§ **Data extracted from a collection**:
--- START ---

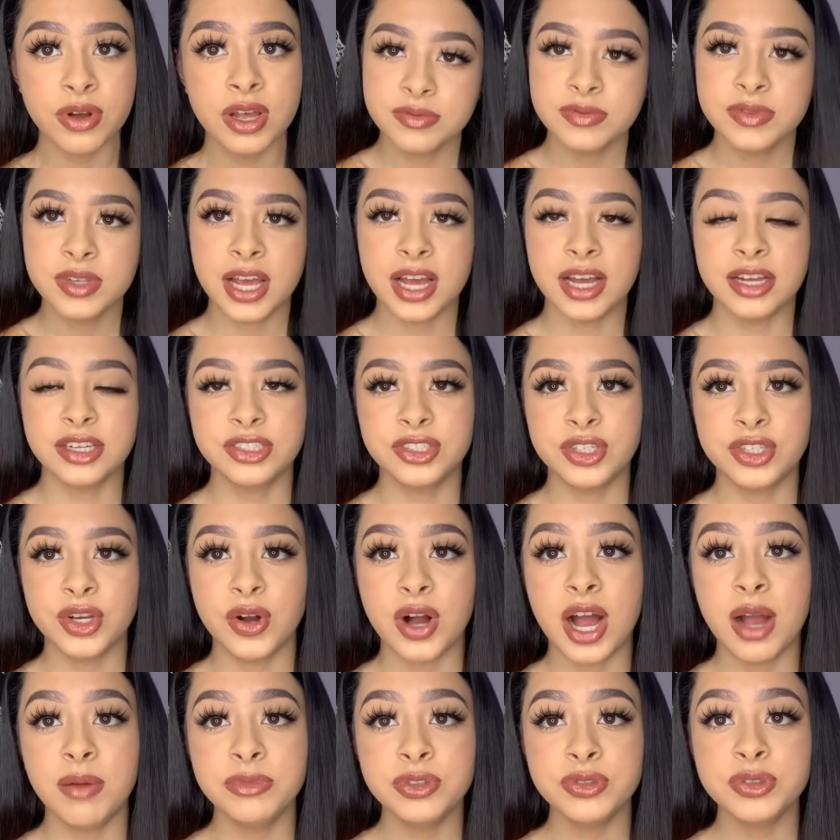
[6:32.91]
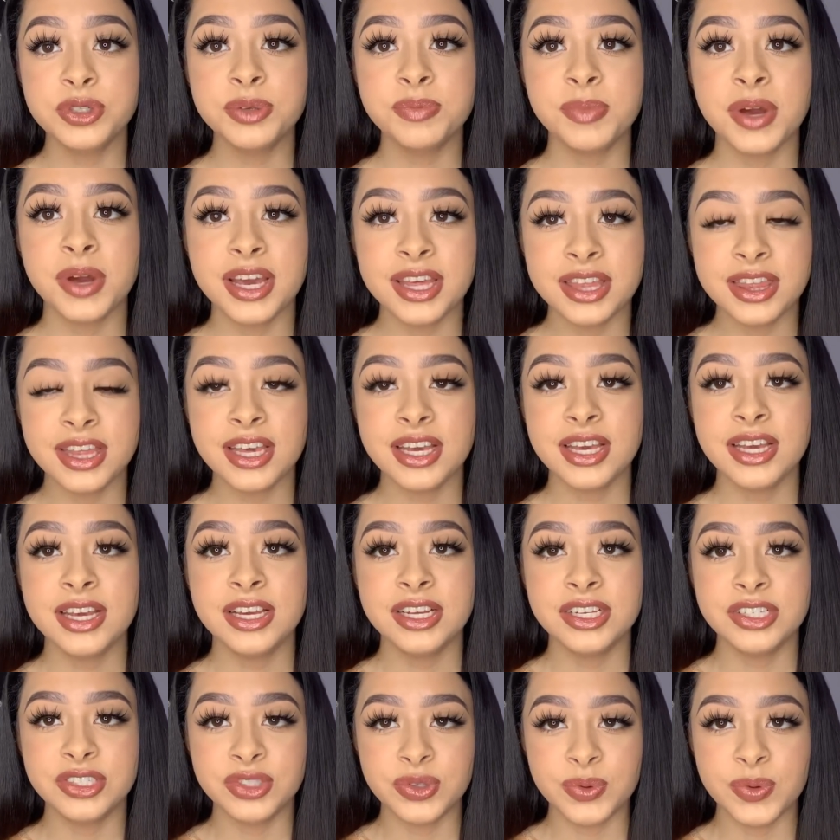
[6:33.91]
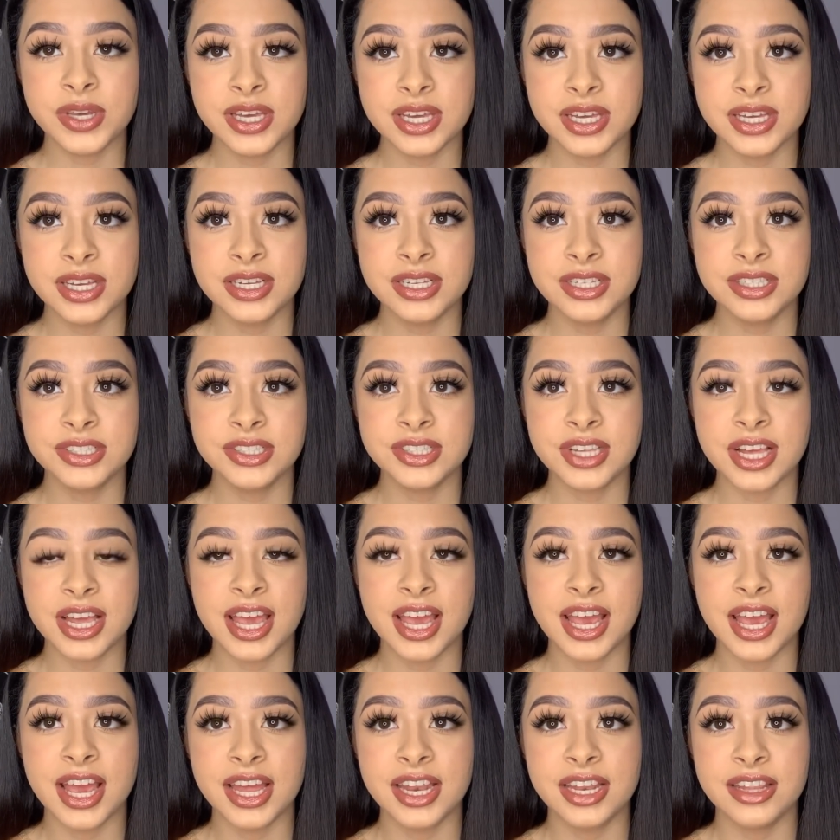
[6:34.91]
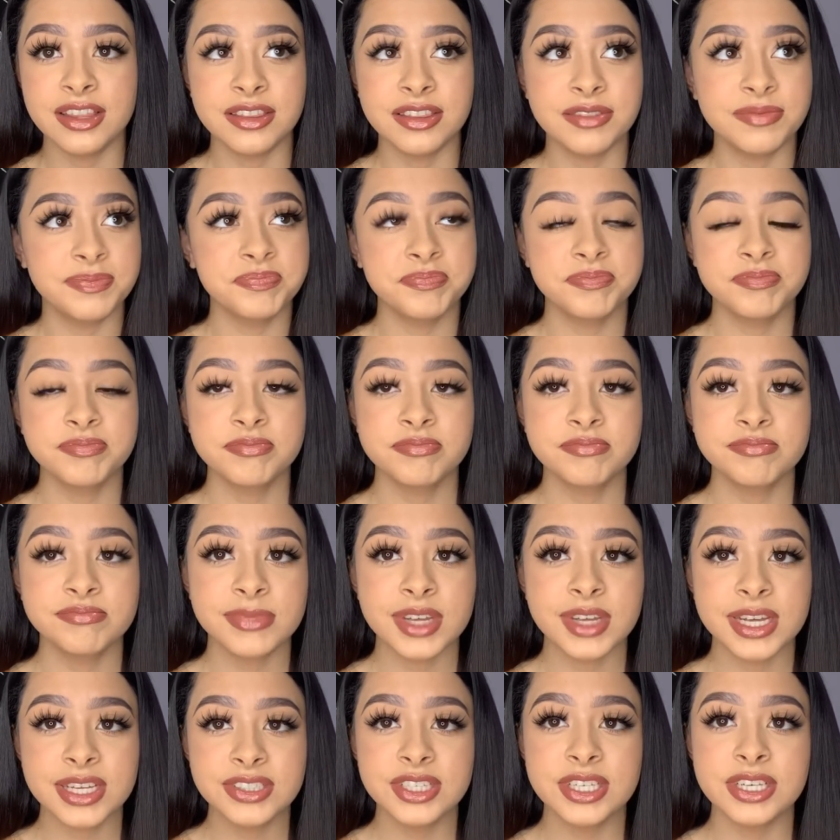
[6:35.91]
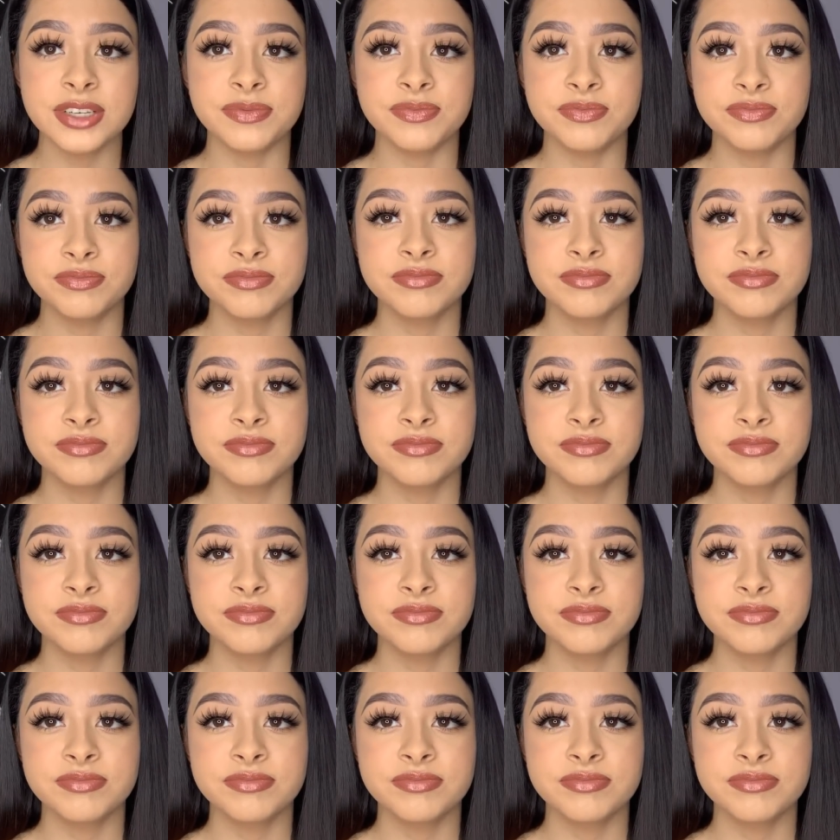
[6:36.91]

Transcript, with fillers: Yeah, so I'm doing my thing. He's doing his, and that's it.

--- END ---

§ **What this task involves**: Leaving images out, please output every line of the data exactly.

§ **Exercise result**:
[6:32.91]
[6:33.91]
[6:34.91]
[6:35.91]
[6:36.91]

Transcript, with fillers: Yeah, so I'm doing my thing. He's doing his, and that's it.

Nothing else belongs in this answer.